The elevator lets out an arthritic groan and continues its painfully slow descent. Silence. My elevator companion pipes up.
“Hey, I just did a plumbing job at Charlton Heston’s apartment. And you know what? He’s a very nice person.”
In a voice as flat as a flattened flatworm I say, “That’s fantastic news. (big sigh) It’s my birthday today.”
I don’t know why I tell him that.
The elevator lets out a terrifying belch and stops. The door opens. I can see tired-looking dialysis patients lying on recliners with what looks like red tubing between each person’s arm and the churning squat machine next to them. Oh. Right. The tubing isn’t red, that’s their blood flowing towards the machine. Gross.
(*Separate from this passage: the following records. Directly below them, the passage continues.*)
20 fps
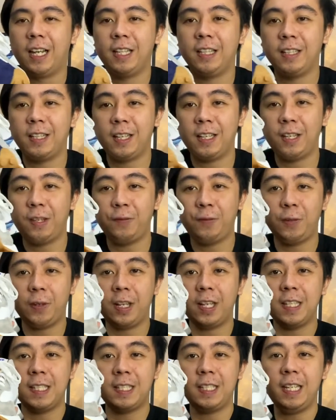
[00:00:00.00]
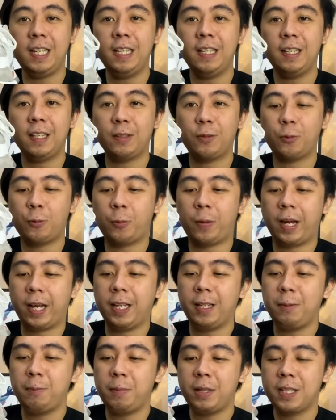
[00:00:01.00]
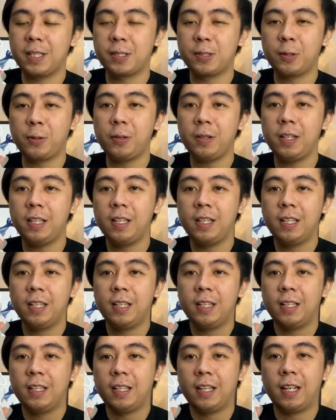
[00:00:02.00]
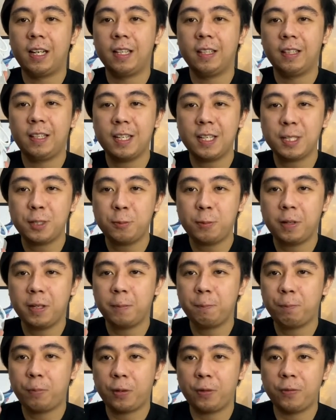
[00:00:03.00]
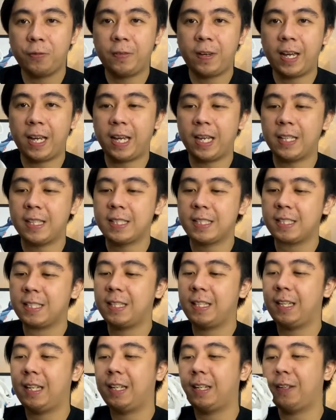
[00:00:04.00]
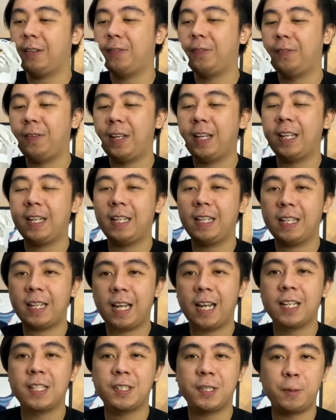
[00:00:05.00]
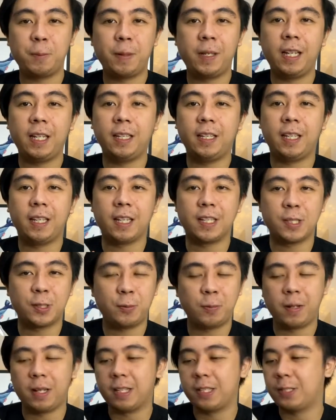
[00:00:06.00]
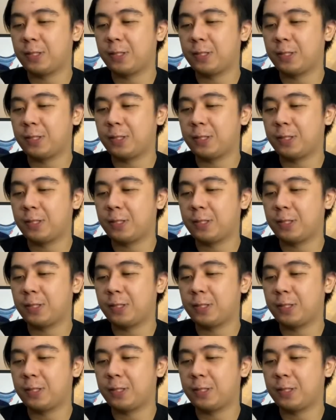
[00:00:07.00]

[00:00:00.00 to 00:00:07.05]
And then if you can see that wide midsole, this one provides like a very nice stability as well.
My elevator companion waves as I step out. “Happy birthday! And good luck!”
If the door hadn’t closed right then I’d have grabbed the screwdriver off his tool belt and thrown it at his head. Happy birthday my ass. This has to be the worst birthday of my entire life. Even though my kidneys are trying really hard to keep up with all their jobs, I’m exhausted. Lab tests confirm what my body knows already– walking more than a few blocks makes it hard to breathe, I’ve got anemia because my bone marrow stopped making enough red blood cells, my brain feels fogged in, it’s hard to sleep, my blood pressure is elevated and I hardly pee anymore which is just plain weird. I would love to hate this disease for doing this to my faithful kidneys, but I just can’t. Alport Syndrome is a part of who I am and I can’t hate it without hating myself too and I have enough crap to deal with without that. Right now I want to turn around, go home and watch Mr. Rogers’ Neighborhood where no one has dying kidneys. I want Fred Rogers to wrap me up in his cardigan and sing to me and I don’t even like Mr. Rogers. My mother’s right – this is all her fault.
Reflective writing prompt: Write about your beshert.